"Well," my mom says, breaking the moment, "I should go grab some coffee. I'll give you two a minute."
As she leaves, Shep takes her place by my bedside. He hesitates momentarily, then gently takes my uninjured hand in his. The touch sends a warmth through me that has nothing to do with my recent fever.
"I'm so glad you're okay, Elle," he whispers, his voice thick with emotion. He pulls my hand up to his lips and leaves it there for a moment. "When I realized what was happening, I jumped into action, scared of losing you. I've never been so scared in my life."
I take in all this beautiful man sitting beside me, sincerely concerned about me. In a span of less than a week, I've gone from feeling despondently alone to feeling like I have someone standing beside me who truly cares about me. A flood of emotions washes over me.
Maybe it's the near-death experience, or perhaps it's just been building up all this time, but I suddenly feel connected to him in a way I haven't let myself before now. Slowly, I’ve eroded some of the safety barriers that have protected me from him.
I am vulnerable, and I don't feel scared. For once, I have a deep urge or need to address our past. He's tried before, but I stopped him, not wanting to open those floodgates. But now, I feel ready.
"Shep," I start, my voice barely above a whisper, "I am ready to talk about what happened between us. At least address the elephant in the room."
He nods, squeezing my hand gently. "I've been thinking about that a lot the last few days, too. There are so many things I've wanted to say to you about how I handled things, how I wish I could go back and change some things."
I take a deep breath. "We both could have handled things differently back then. But I want you to know that I don't blame you anymore. I used to think our demise was all your fault, but I realize now that wasn't fair. You didn't deserve to shoulder all of that."
Shep's eyes widen slightly. "Elle, I... I was so selfish. I should have tried harder to make it work. I should have considered your dreams as much as my own."
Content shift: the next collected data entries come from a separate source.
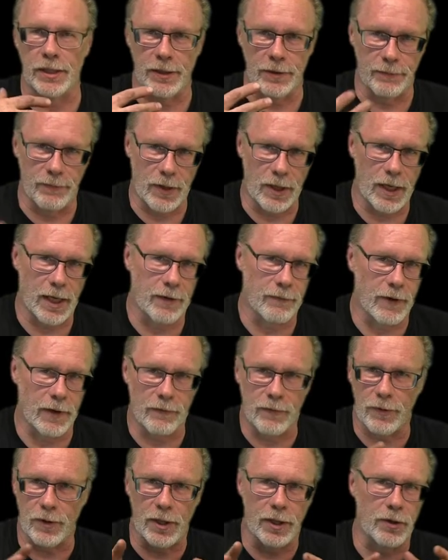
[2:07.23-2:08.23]
and you have
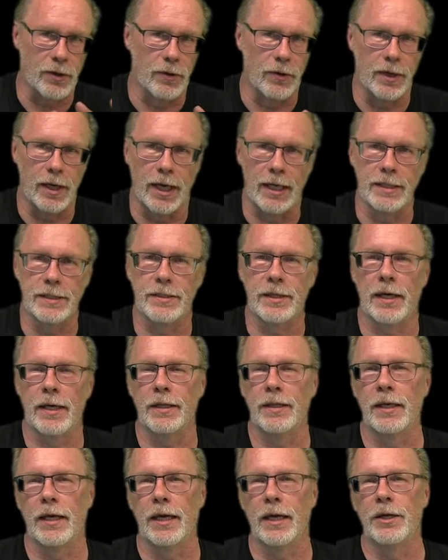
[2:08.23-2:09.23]
everything going on
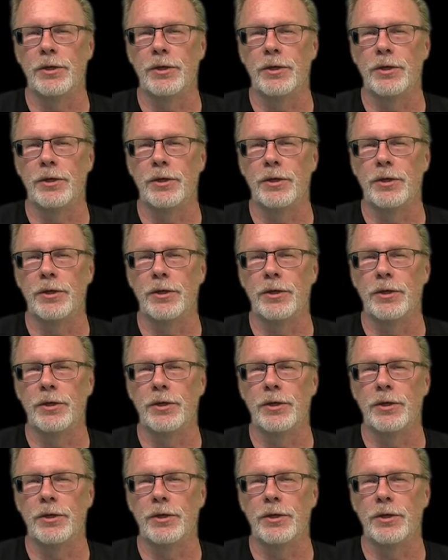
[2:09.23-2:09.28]
inside the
"We were young," I say, feeling a weight lift off my chest. "We both had big ambitions. I could have made some different choices, too."
He shakes his head, his grip on my hand tightening. "No, I need to own this. I could have looked into med schools that would have allowed us to stay closer. I could have talked to you about it instead of just... pulling away. I was so focused on becoming a doctor that I lost sight of what mattered."
I feel tears welling up in my eyes. "I appreciate you saying that, Shep. It really means a lot."
He leans in closer, his voice low and intense. "Coming so close to losing you... it's made me realize how much I regret letting you go. How much I've missed you all these years."
My heart races. "I've missed you too," I admit softly. "I let anger deceive me into thinking I didn't still care about you. I couldn't acknowledge that I missed you. It would have been too painful."
Shep brings my hand to his lips again, this time placing a gentle kiss on my knuckles. "I know this isn't the best time or place, but I want you to know I'm here for you in every way you want me to be. And if you're willing, I'd like a chance to make things right between us. I know we have both made lives several hundred miles apart, but I'd like to try."
I look into his eyes and see the sincerity and love there. Despite everything we've been through, I feel a spark of hope igniting in my chest. Can I do long-distance? Is that something I want to try? With him, of all people?
I'm not sure I can say yes with complete confidence. But what I am confident about is this: I am falling for Shep Duncan. Again.
I watch Shep's face as he speaks, his eyes never leaving mine. "Elle, I want you to know that I'm here for you, but I also respect that your family is here now. We should continue this conversation when you feel better and have more time to process everything."
I nod, feeling a mix of relief and disappointment. "I'd like that," I say softly.
He squeezes my hand gently. "I'll be here as much or as little as you want. Just let me know, okay?"
"Okay," I whisper, my throat suddenly tight with emotion.
Shep stands up, his tall frame towering over my hospital bed. "I've got surgery in a few minutes, but I'll check on you later. Is that alright?"
"Of course," I say, managing a small smile.
"Do you promise to tell me if I'm overstepping my bounds?"
I nod, a goofy grin pasted across my face. I'm sure I look like a love-sick, wet chihuahua.
As he turns to leave, I marvel at him while he walks away. His broad shoulders fill out his white coat perfectly. And even in his hurried stride, there's a grace to his movements that I'd forgotten about.
He pauses at the door, glancing back at me one last time. Our eyes meet, and he gives me a crooked grin. I can't let go of the thought that he literally saved my life... And seems genuinely concerned about my well-being. That in and of itself tells me so much more than I can articulate, even to myself.
I let out a breath I didn't realize I was holding. It's as if my body remembers the pain of our past separation—even as my heart yearns for the possibility of a future together.